In 2013, New York’s Fredericks & Freiser Gallery—who represented Wesley from 1996 until his death—published a catalog accompanying his 2013 exhibition “The Bumsteads”, a show comprised of works spanning thirty-nine years which depicted the original American cartoon nuclear family as disrobed, abject, kinky, suicidal and existentially stultified.
For those too young to be familiar with the Blondie comic strip (centered around the Dagwood family, particularly Blondie and her seemingly hapless, nitwit husband Dagwood Bumstead), imagine Marge and Homer Simpson. The painting on the catalog’s cover, titled simply The Bumsteads (1974), shows Blondie, face down on her bed, nude save a blouse, burying her face in a tissue. On the other side of the bed, hands on the mattress with his face obscured between her spread legs and high heeled shoes, Bumstead stoops fully dressed, about to attempt sexually pleasing his distraught wife, or else recoiling from a rejected attempt at rear-approach cunnilingus.
This is a painting of marriage as real as they come, depicted in just five colors, flatter than flat but as juicy with despair as any painting by Walter Sickert.
Other works in this series:
Off His Feed (1990) shows Bumstead hugging his pillow while Blondie appears to be both tickling his feet and giving him a blowjob. The couple are both fully naked, looking disturbingly both cartoonish and porcine.
Bumstead in Bedlam (1991) is a tall painting showing Bumstead in a straightjacket, his mouth agape in terror.
First Kiss: Blondie Bumstead and Ynes Sanchez (1991) depicts Blondie and her fictional neighbor Ynez, nude, embracing in the shower, about to lock lips.
Bumstead Out the Window (2000) is a painting of the tortured husband apparently leaping to his death, a smile on his face, a twisted update on Yves Klein’s Leap into the Void.
Bumstead and Dead Geisha (2006) depicts Bumstead looking blankly over the shoulder of his apparent sexual companion, a paper-white, dead Geisha.
These images find their origin in what were called “Tijuana Bibles”, dirty comic books produced between the end of the 1920’s and the beginning of the 1940’s.

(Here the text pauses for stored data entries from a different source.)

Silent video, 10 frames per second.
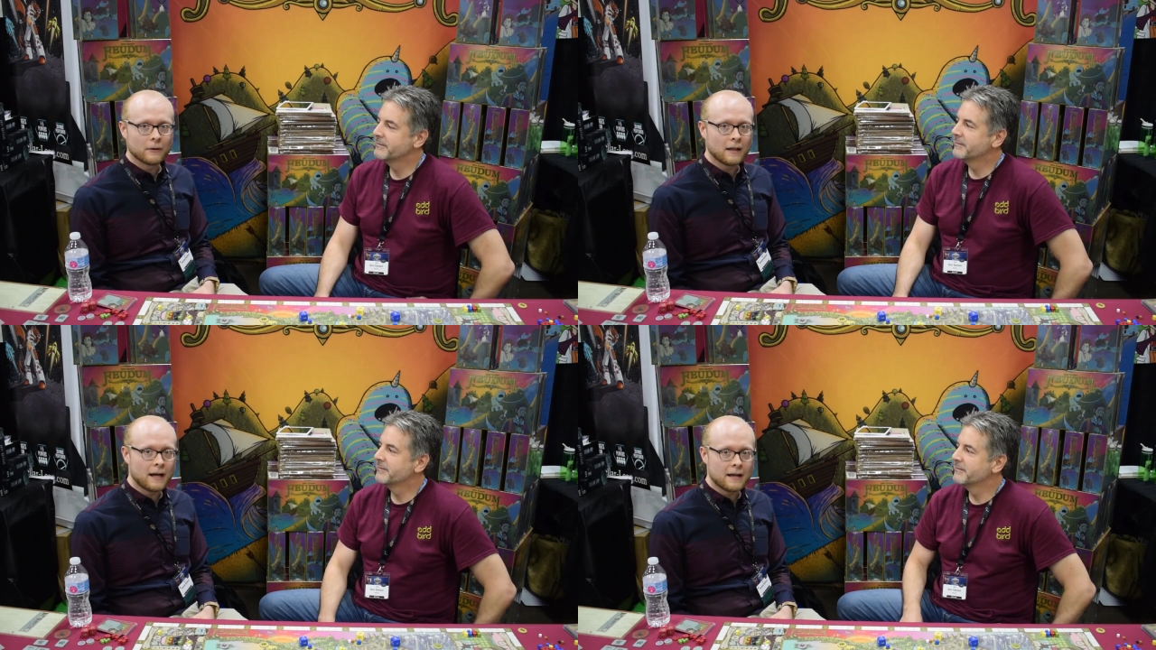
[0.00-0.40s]

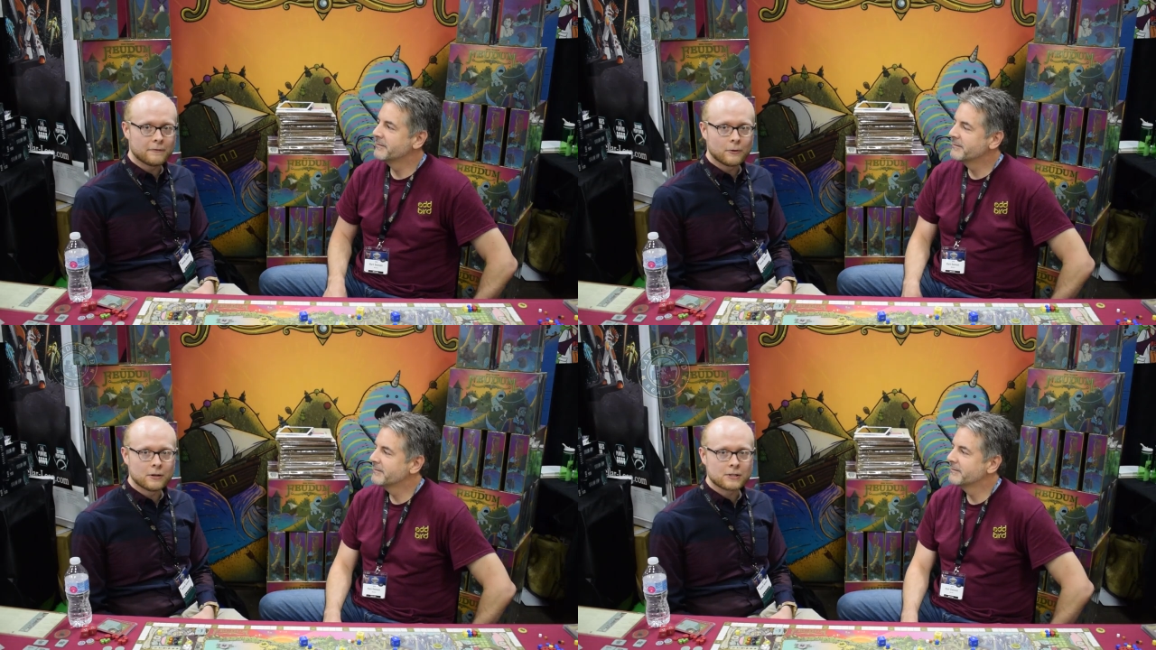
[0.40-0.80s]
Speaker 1: We're
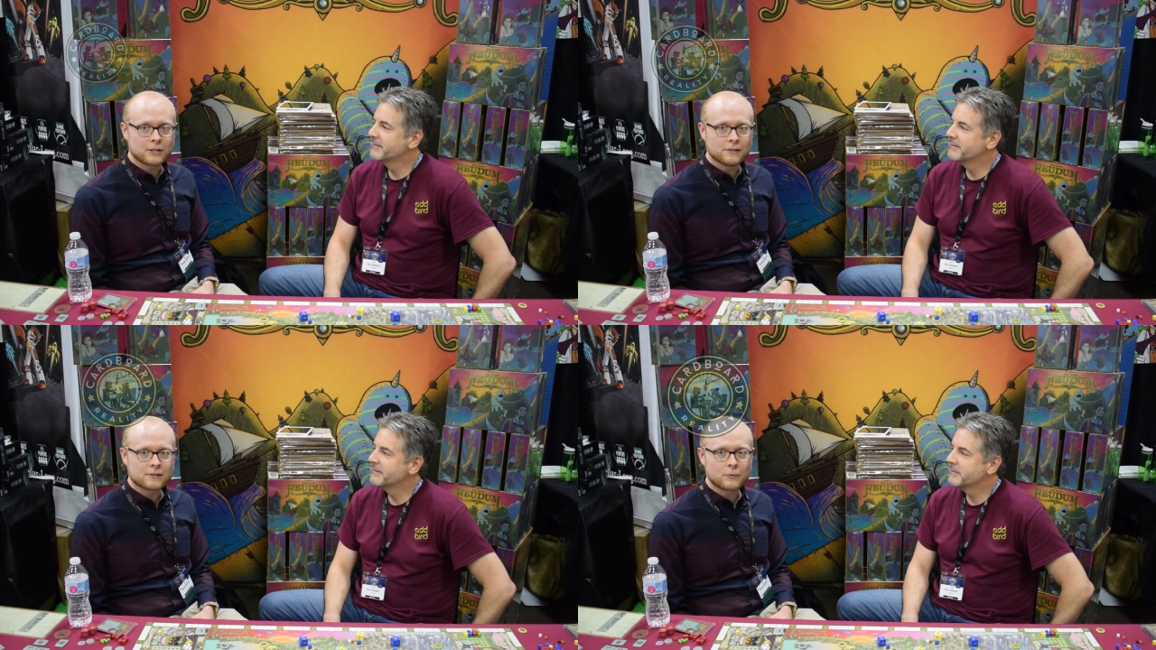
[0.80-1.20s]
live,
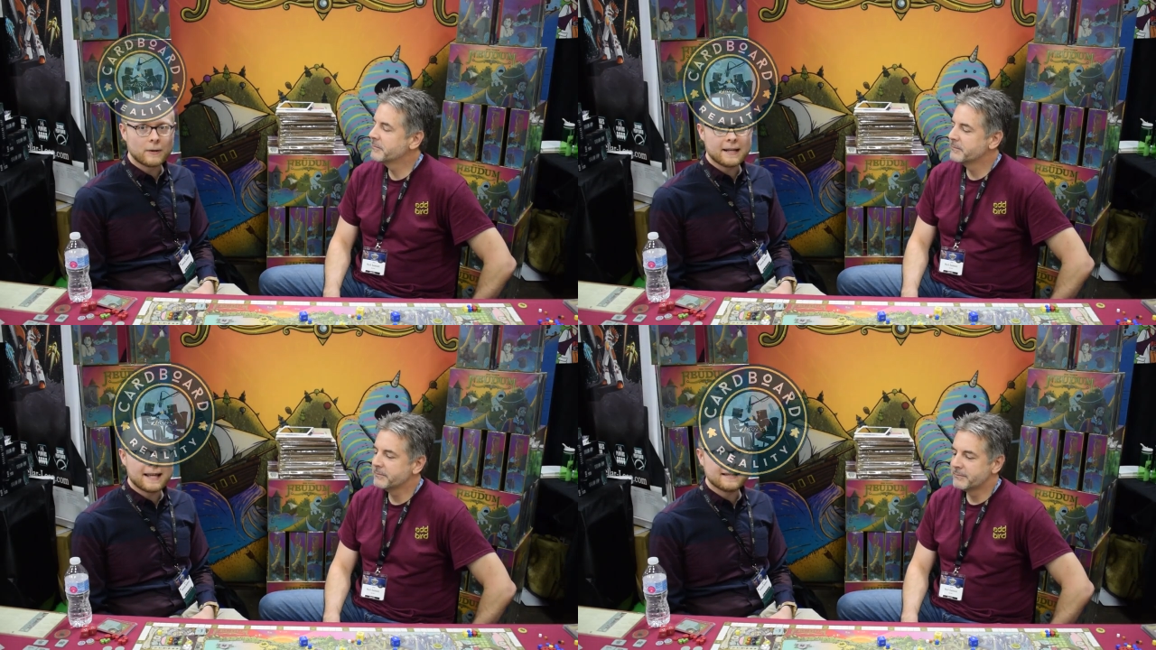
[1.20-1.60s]
Origins
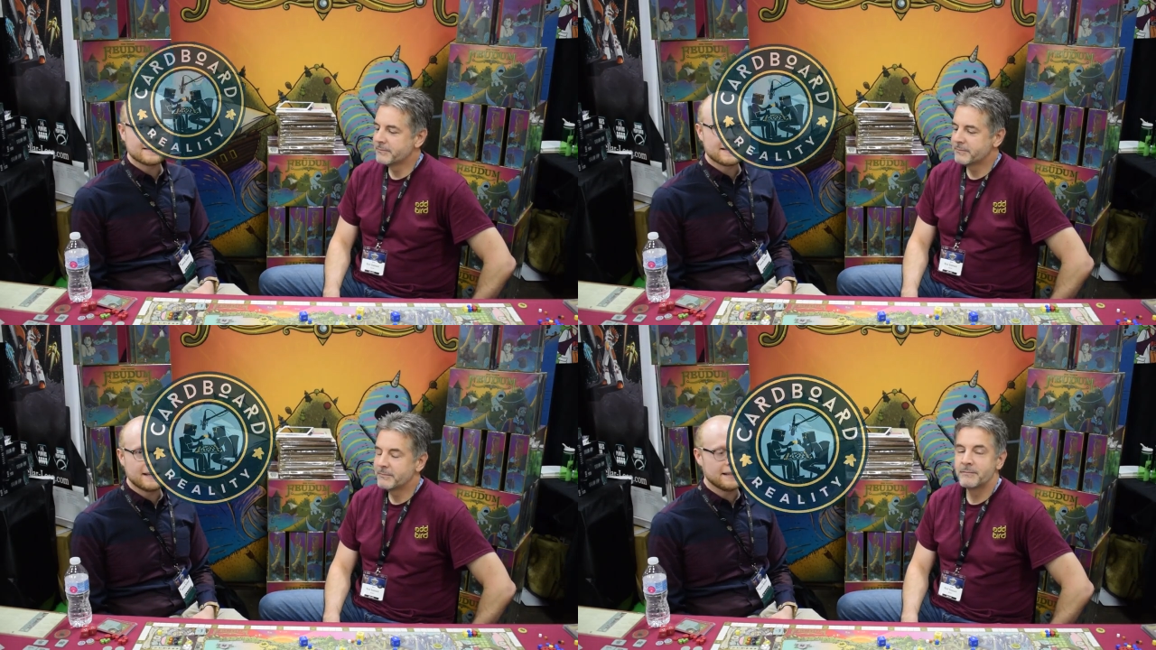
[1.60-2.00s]

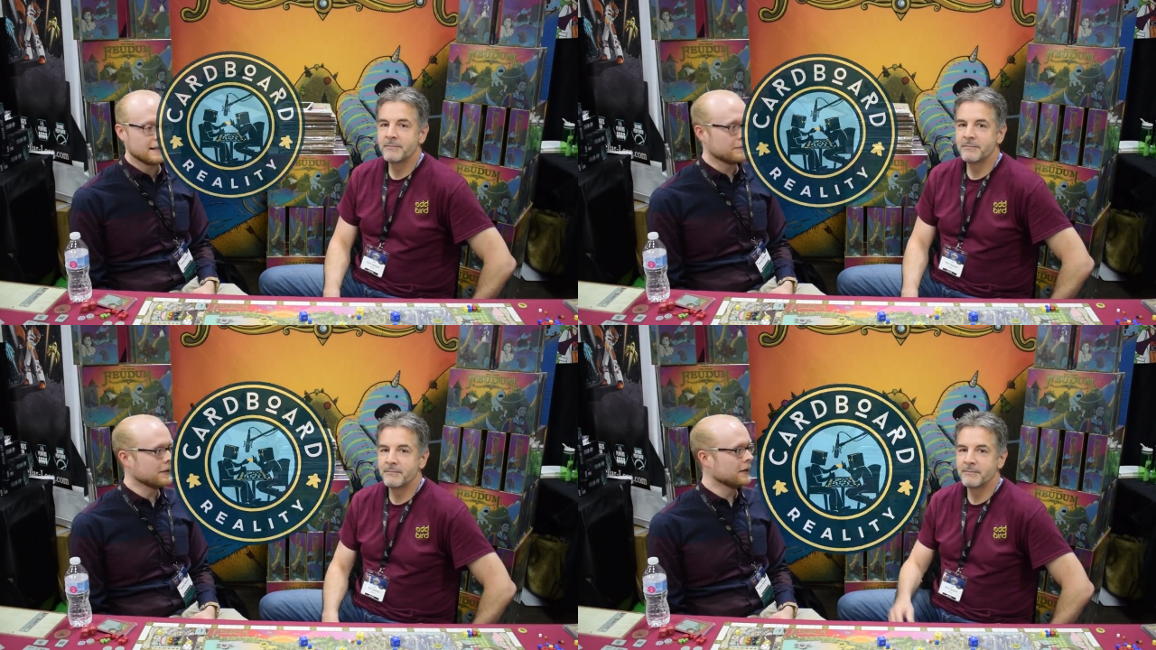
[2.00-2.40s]

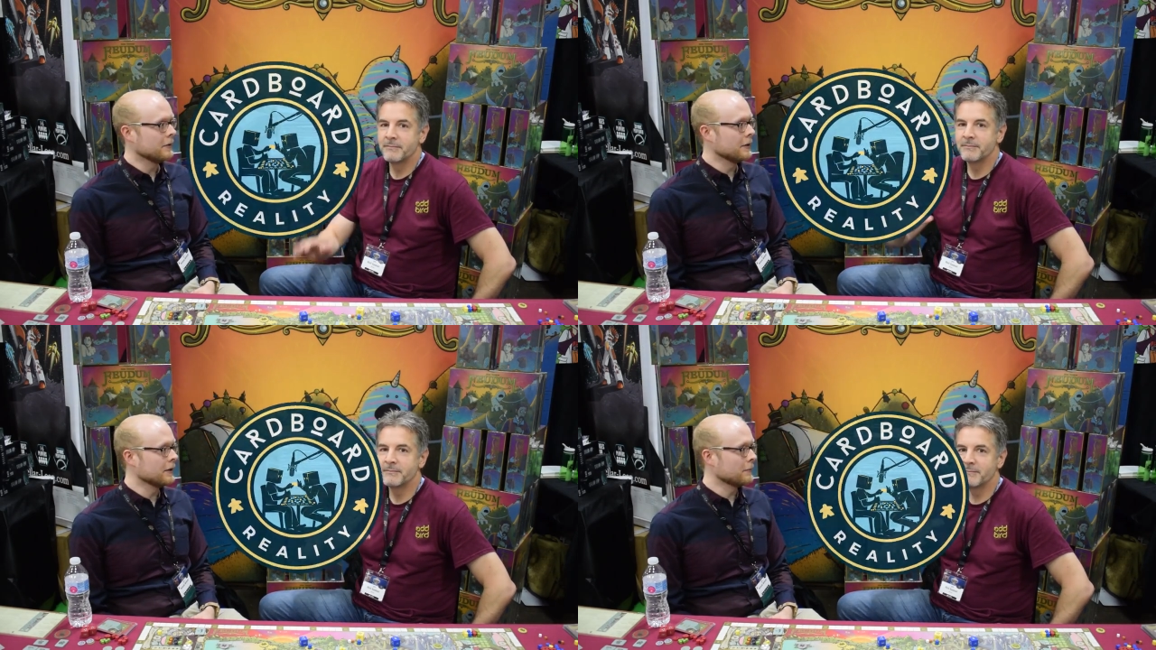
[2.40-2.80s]
2018. I'm
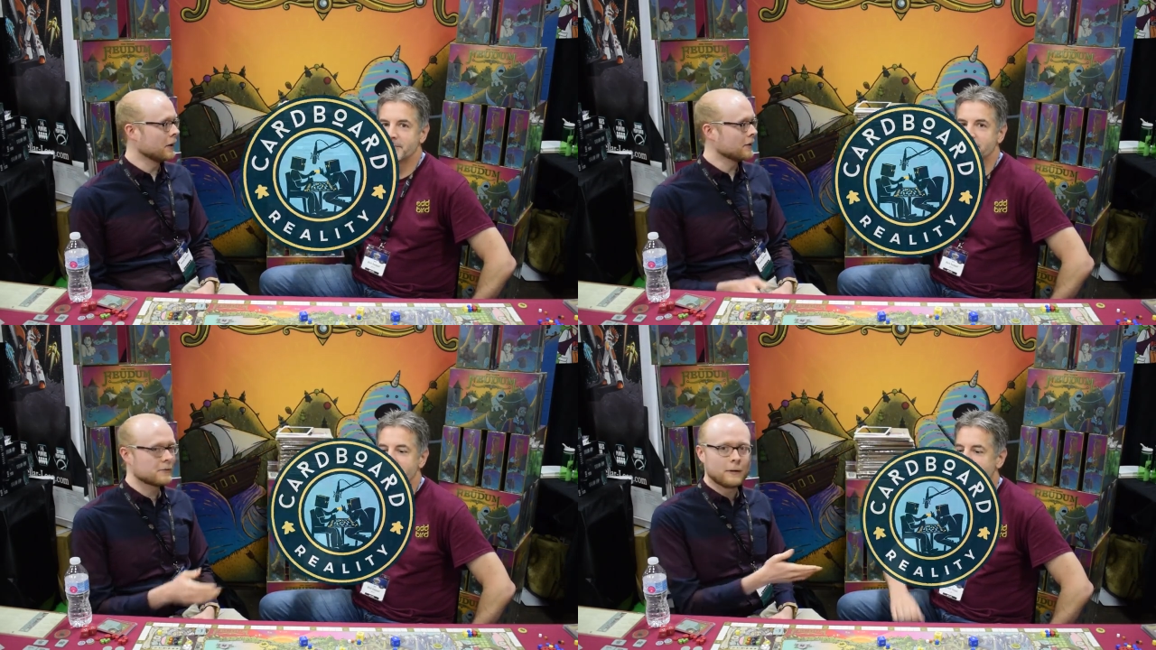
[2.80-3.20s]
here with
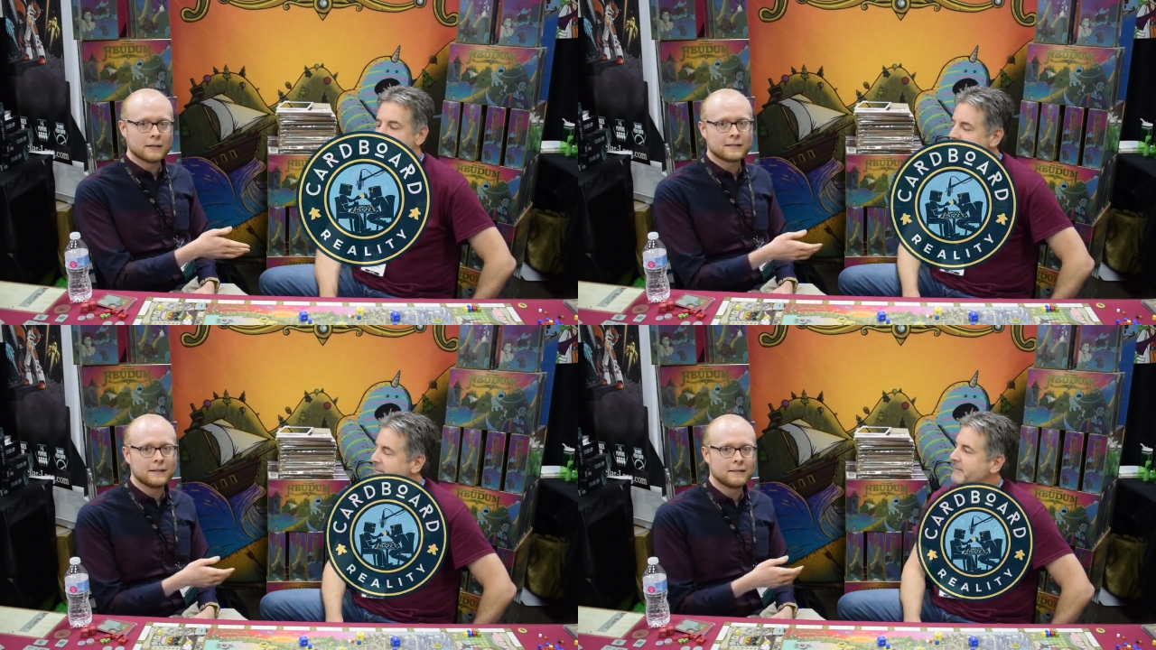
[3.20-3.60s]
Mark
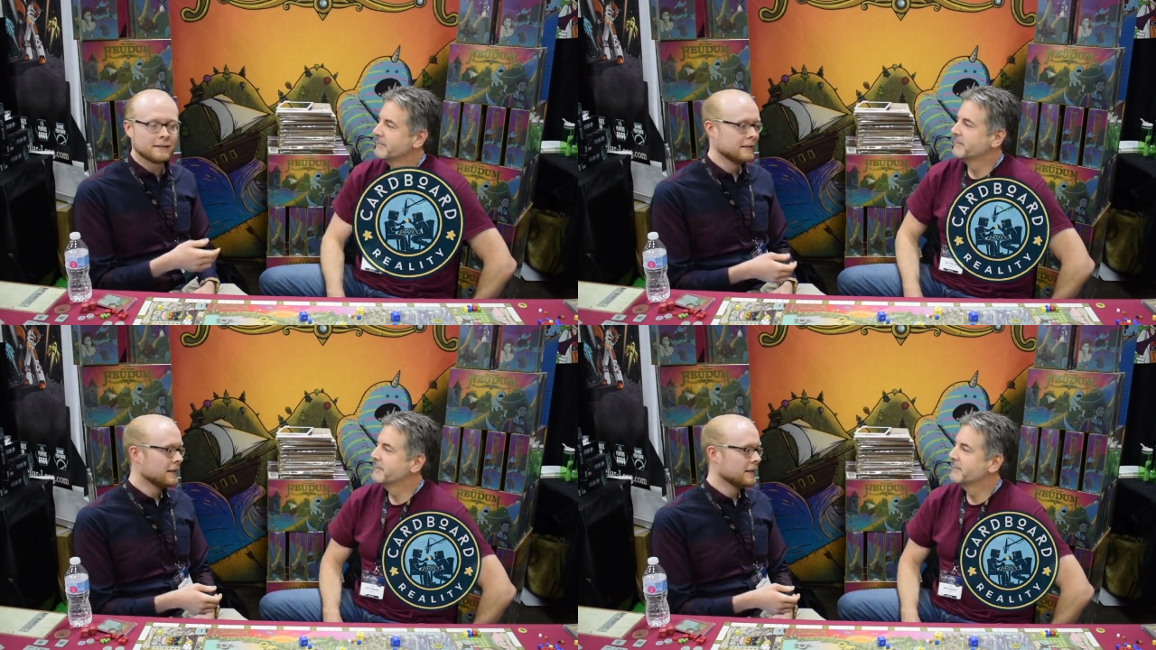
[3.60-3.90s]
Swanson.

Comic books made in small patches, eight pages long, wherein innocent characters from popular cartoons were thrust into prurient, pornographic scenarios. But the sex in these paintings of the Dagwood family is never tittilating, only troubling, and mostly always frustrated. This is the genius of Wesley’s appropriation of the family; the Dagwoods become proxies for the average American couple. Sex plays a small part in the work, and only in service of the overarching theme; psychological unease. In this way, Wesley turned fan-fiction into high art. The true perversity lies not in the sexual element but in the perverting of the sexual element.
He draws us in with the appearance of some naughty transfiguration only to show us ourselves, rendered flatly, dumbly, in Easter colors, our entertainment media accusing rather than amusing us. At first the familiarity evokes laughter, but soon the uncanniness evokes tears.
No art is more successful than that which can make you both laugh and cry, either at once or in alternation.
Wesley has a connection to Karen Kilimnik, another outlier who resists categorization, and who co-opts figures from culture and history to further her own personal world-making. Leonardo DiCaprio becomes a prince while some supermodel, a suffering Russian princess. Wesley in some ways painted science-fiction, or at the least, speculative fiction. What if, instead of the Dagwood family freezing when we close the newspaper, they continued on with their lives, argued over affection or housework, the reciprocation of orgasms, who was pulling their weight in disciplining the kids?
This is but a fraction of Wesley’s output, and in no way the most discomfiting. Common throughout his paintings are depictions of nude women, nude men and nude children in comminglement, alone, or as often was the case, with animals. In one painting (Rabbits, 1968) a woman lays on her back, giving birth to a rabbit, the seventh in a litter of which six have already assumed a patterned formation. In another painting (Birthday, 1990) a Disney type duck is giving birth to what appears to be a fully formed human leg. In Leda & The Man (1972) a man, naked save braces, chases after the mythological swan. Certainly there are nude women, but there are also nude men, nude bears, nude elephants. Beyond the social order, the very order of nature is shattered. Camels are accosted by horse-human hybrids (Camel, 1966) and kangaroo’s keep dogs as pets (Slave, 1971). Wesley’s work is not about shock however, this would be a mistaken reading. Instead his work is about taboo, and particularly about fetish. He was mistakenly considered a Pop Artist, but really wasn’t, and was mistakenly considered a Minimalist, but really wasn’t that either. John Wesley was uncategorizable, uncharted and unapologetic, and therefore unmistakably American, in the greatest of ways.